You explain how to get to 'approximately 3.4 * 10^38'; why not go one step further and explain how to give the exact max value, namely 2^(2^(e-1)) * (1 - 2^p) for an IEEE 754 binary type with e bits for the exponent and p bits (including the hidden bit) for the mantissa?
Joey over 11 years

@Mark: 3.402823e38 is still approx. 3.4e38 to me (and the exact value that [float]::MaxValue gives me. Thanks for the explicit formula, though, but it gives −5.7e45 instead of 3.4e38. 2^(2^(e − 1)) * (1 − 2^−p) would work. (Though now I'm at a loss to explain why there is “1 - 2^−p” and not “2 - 2−^p” like I explained in the post above (the part with "almost two"). Still too early today and if my reasoning in the post is plain wrong, please correct if you find a correctable mistake. I just went ahead explaining as good as I could due to other answers being wrong to downright silly.
Joey over 11 years

@Mark: Nevermind, I understood now and edited it in. Thanks for the exact formula (I would have come up with one, but the laziness to go to Wolfram|Alpha to evaluate it won – don't have a CAS for quick-and-dirty bignum calculations here).
Mark Dickinson over 11 years

Grr. Stupid fingers. :-) You're right, of course---I meant 2^-p, not 2^p. Thanks!
Olof Forshell about 11 years

A very confusing answer. Second, the exponent (bias or not) is expressed in powers of two.
Olof Forshell about 11 years

I pressed enter too quickly. This is a very confusing answer. First, with 24 bits you can express all integers from 0 to 16777215 (given a suitable index): if the value is negative or positive depends on the sign bit. Second, the exponent (bias or not) is expressed in powers of two. Third, the accuracy of the number does not "get lower" it's still 7-8 digits. BTW 7-8 digits of precision are most easily illustrated with 16777215: it obviously handles all 7-digit numbers (0-9999999) and in addition a (small) part of the 8-digit range. Ergo 7-8 digits.
JASON over 8 years

One thing to point out. For "double" the exponent is 11-bits. en.wikipedia.org/wiki/Double_precision_floating-point_format
Joey over 8 years

Thanks. I guess the bias of ~2^10 threw me off there. You could have suggested an edit too, by the way :)
Royi Namir about 8 years

Joey , I cant find where do you see the bias which is 127 please look here i.stack.imgur.com/54mto.jpg - Bias according to where ? where is the bias ?
Wandering Fool almost 7 years

@Joey According to What every computer scientist should know about floating-point arithmetic, the leading 1 in binary floating point is part of the 24 bit mantissa for float and 53 bit mantissa for double as you said.
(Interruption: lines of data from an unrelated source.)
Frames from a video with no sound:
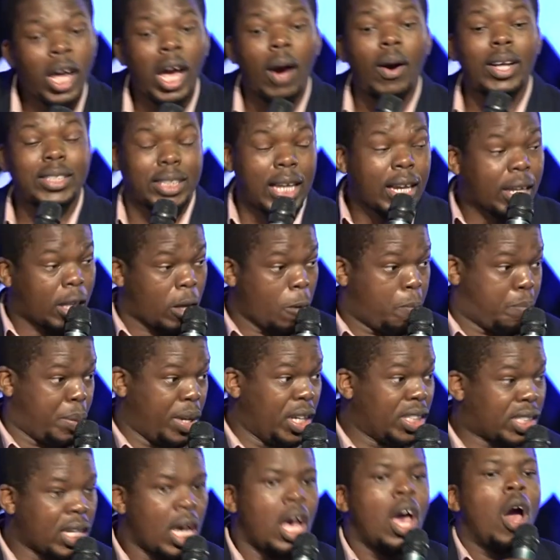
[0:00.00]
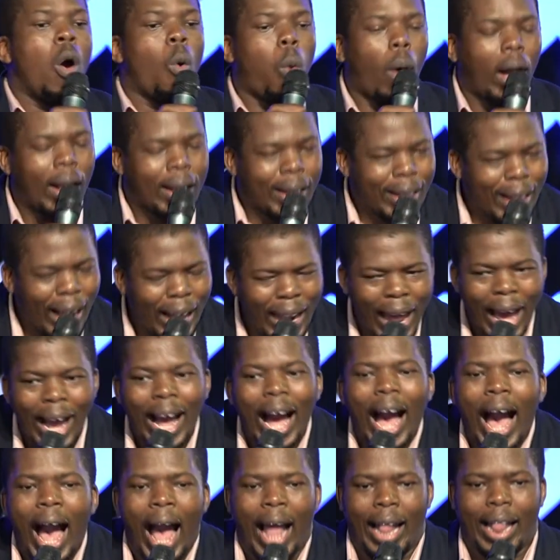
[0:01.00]
waseGibhithe wahlala
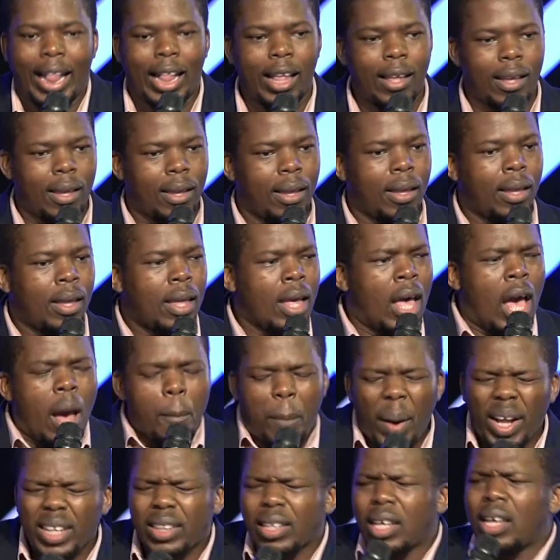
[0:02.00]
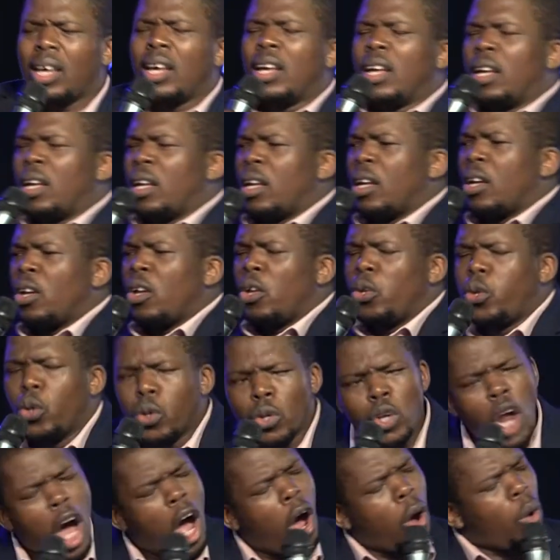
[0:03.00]
kahle. But you
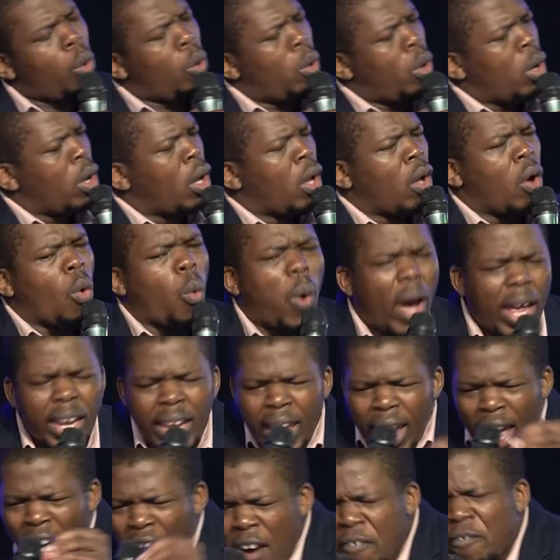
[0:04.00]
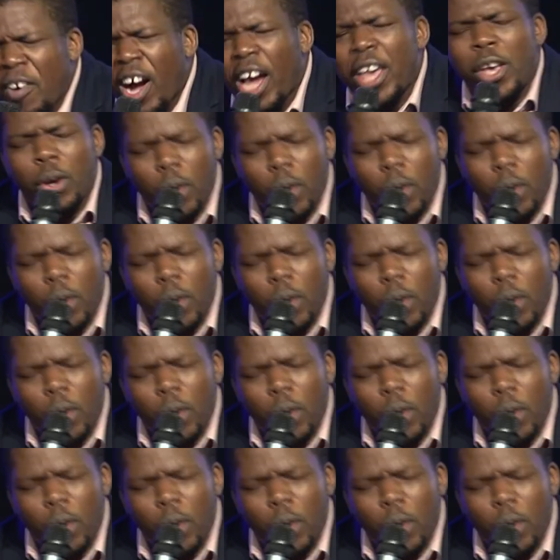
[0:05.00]
know whenever you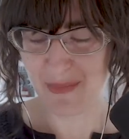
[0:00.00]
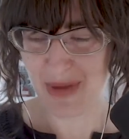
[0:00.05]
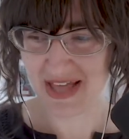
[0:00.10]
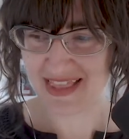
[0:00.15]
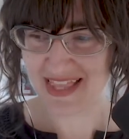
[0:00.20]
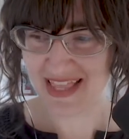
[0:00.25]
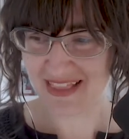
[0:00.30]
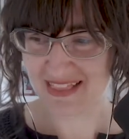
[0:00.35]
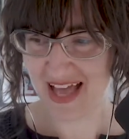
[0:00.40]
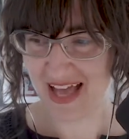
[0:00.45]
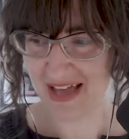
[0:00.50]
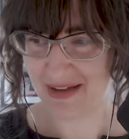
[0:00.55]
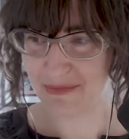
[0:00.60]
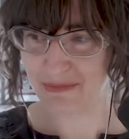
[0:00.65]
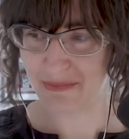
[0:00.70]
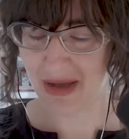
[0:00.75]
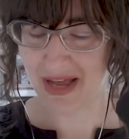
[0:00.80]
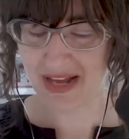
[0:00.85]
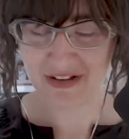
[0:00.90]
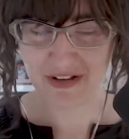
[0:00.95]
i think that
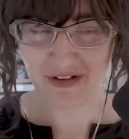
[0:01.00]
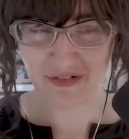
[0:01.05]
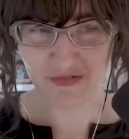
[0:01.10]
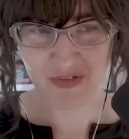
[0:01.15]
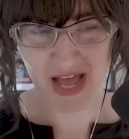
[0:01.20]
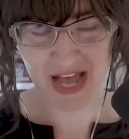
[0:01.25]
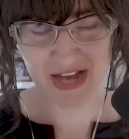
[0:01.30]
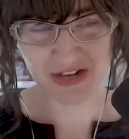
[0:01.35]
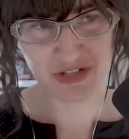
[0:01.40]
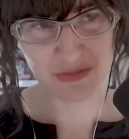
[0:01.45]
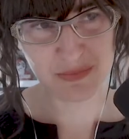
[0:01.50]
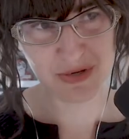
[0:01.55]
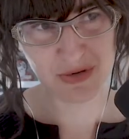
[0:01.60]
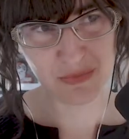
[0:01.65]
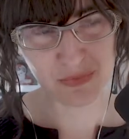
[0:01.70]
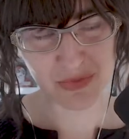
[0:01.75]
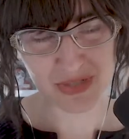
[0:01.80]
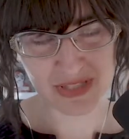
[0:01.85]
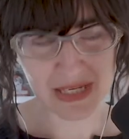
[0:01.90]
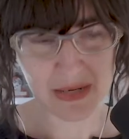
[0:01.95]
might have actually been a
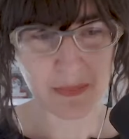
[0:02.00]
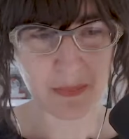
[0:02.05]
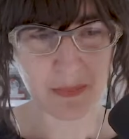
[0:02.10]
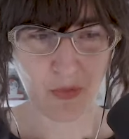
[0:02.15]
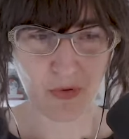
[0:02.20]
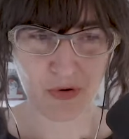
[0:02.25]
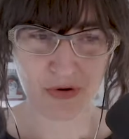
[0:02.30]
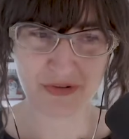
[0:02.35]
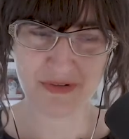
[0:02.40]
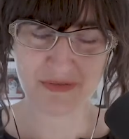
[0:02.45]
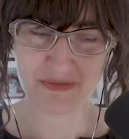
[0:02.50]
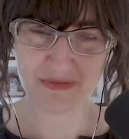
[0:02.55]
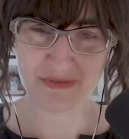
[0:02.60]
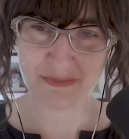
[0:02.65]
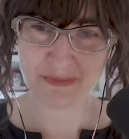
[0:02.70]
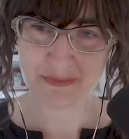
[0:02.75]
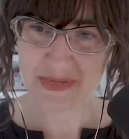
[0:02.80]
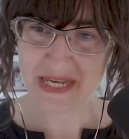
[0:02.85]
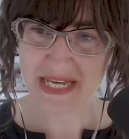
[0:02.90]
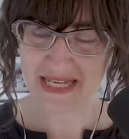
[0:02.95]
really important
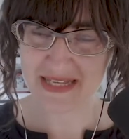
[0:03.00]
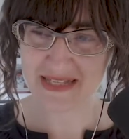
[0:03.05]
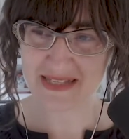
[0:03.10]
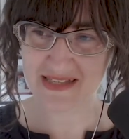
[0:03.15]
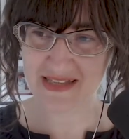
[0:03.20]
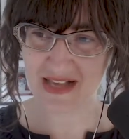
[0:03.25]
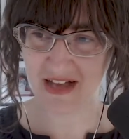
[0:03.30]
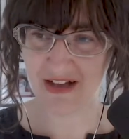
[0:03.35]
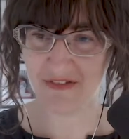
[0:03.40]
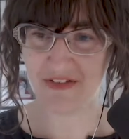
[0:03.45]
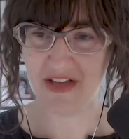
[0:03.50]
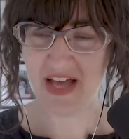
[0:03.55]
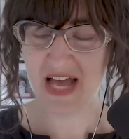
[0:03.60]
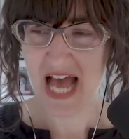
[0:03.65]
piece of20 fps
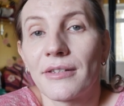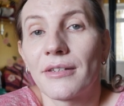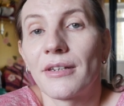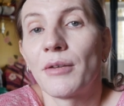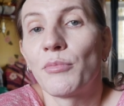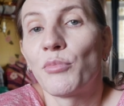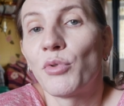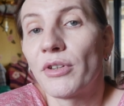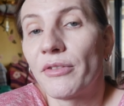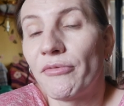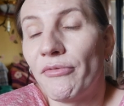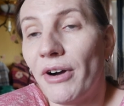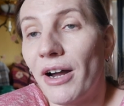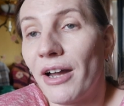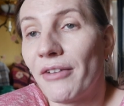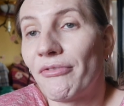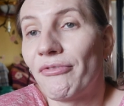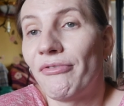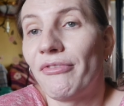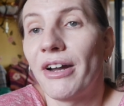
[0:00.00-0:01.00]
3.5
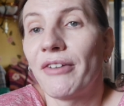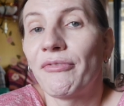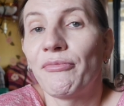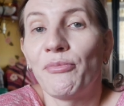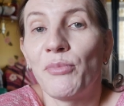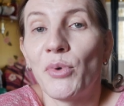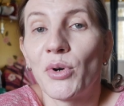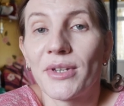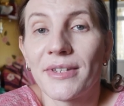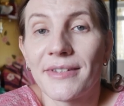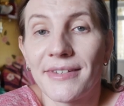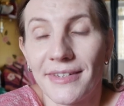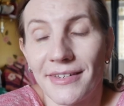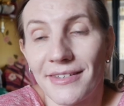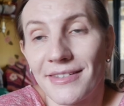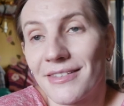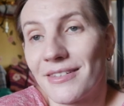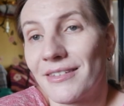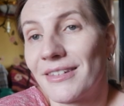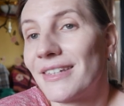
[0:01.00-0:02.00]

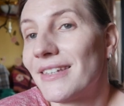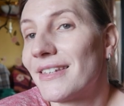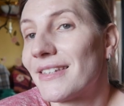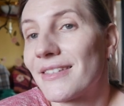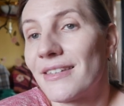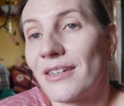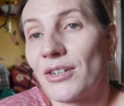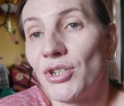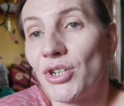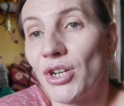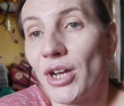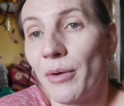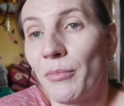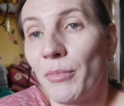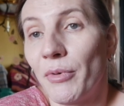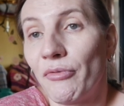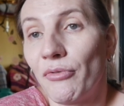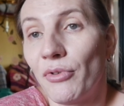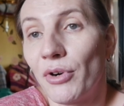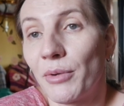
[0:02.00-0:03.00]
5.6 is a gem
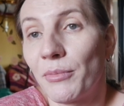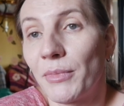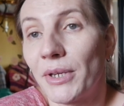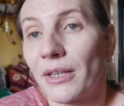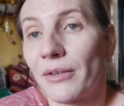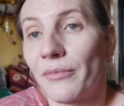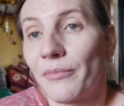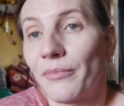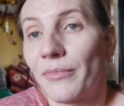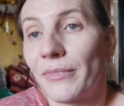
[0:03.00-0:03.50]
for me.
However, you say at the end that the last digit in the double mantissa is 2^-53. This is incorrect because 2^-53 is the 54th bit which a double does not have. It should be 2^-52 or about 2.22E-16. I will submit an edit request with my explanation and have someone smarter than I verify it.
Wandering Fool almost 7 years

I really hope I'm wrong though, because having it be 2^-53 looks alot better.
Joey almost 7 years

@WanderingFool: It appears that you are right, indeed. The reviewers didn't think so, although none of them seem to have any expertise on the subject at hand. I'll add your edit.
Mohit Shah over 5 years

Why do you say that exponent is stored unsigned and then say that range is -126 to 127. Its really confusing. Also if you could clear why it is not -127 go +127.